*** Data records Section Begins ***

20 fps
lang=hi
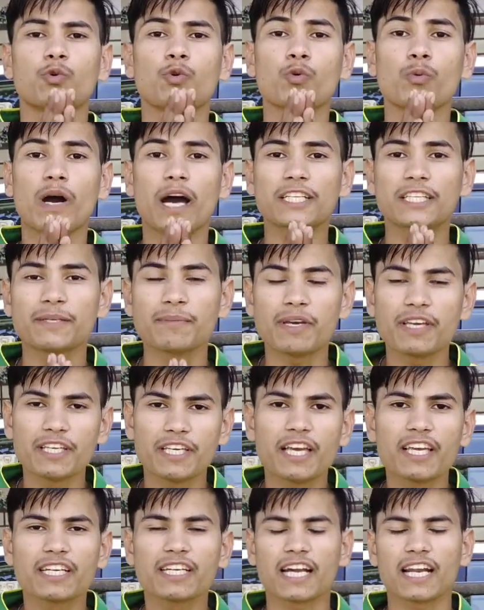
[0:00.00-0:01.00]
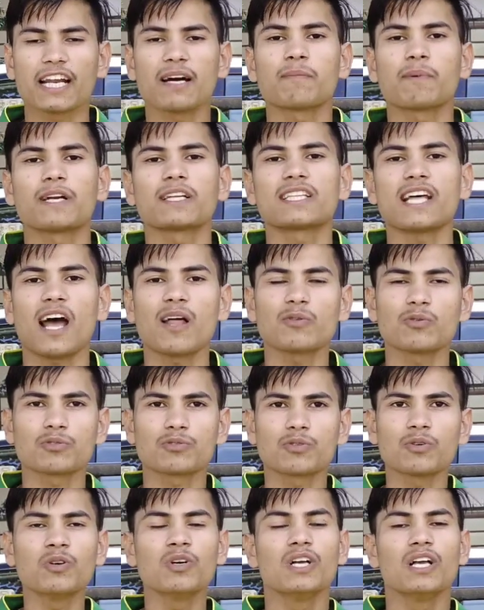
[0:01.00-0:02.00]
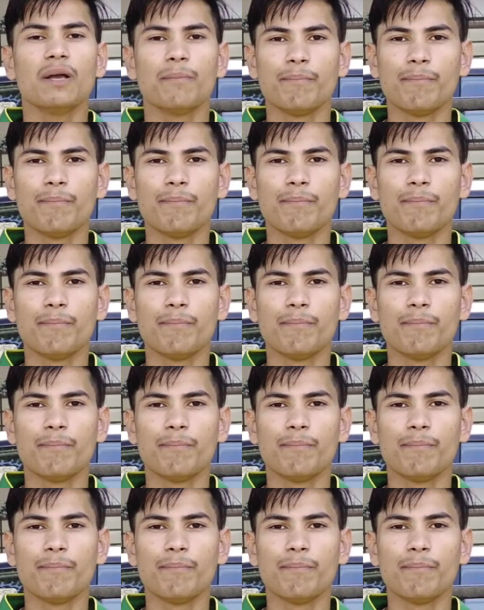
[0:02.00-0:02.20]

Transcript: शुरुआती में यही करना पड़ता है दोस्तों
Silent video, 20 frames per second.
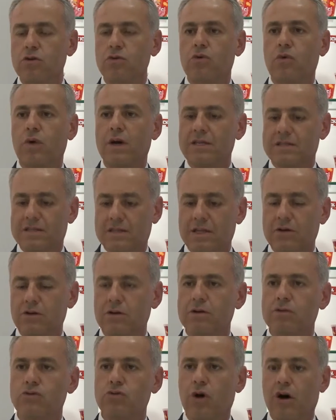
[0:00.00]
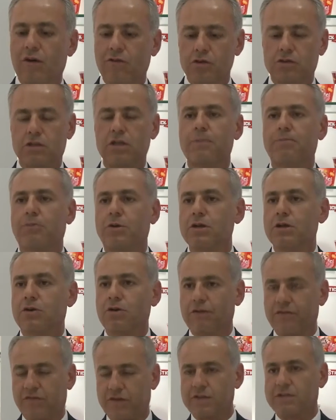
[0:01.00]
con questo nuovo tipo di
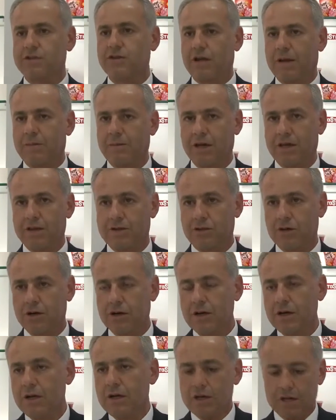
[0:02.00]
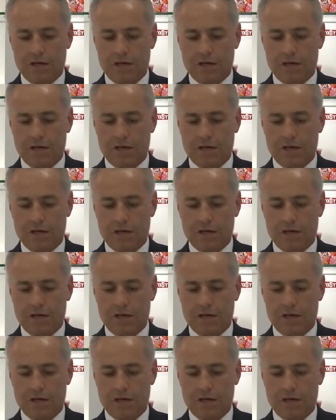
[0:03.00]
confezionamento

*** Data records Section Ends ***

# The problem
Give the data again exactly, image-free.

# Answer box
20 fps
lang=hi
[0:00.00-0:01.00]
[0:01.00-0:02.00]
[0:02.00-0:02.20]

Transcript: शुरुआती में यही करना पड़ता है दोस्तों
Silent video, 20 frames per second.
[0:00.00]
[0:01.00]
con questo nuovo tipo di
[0:02.00]
[0:03.00]
confezionamento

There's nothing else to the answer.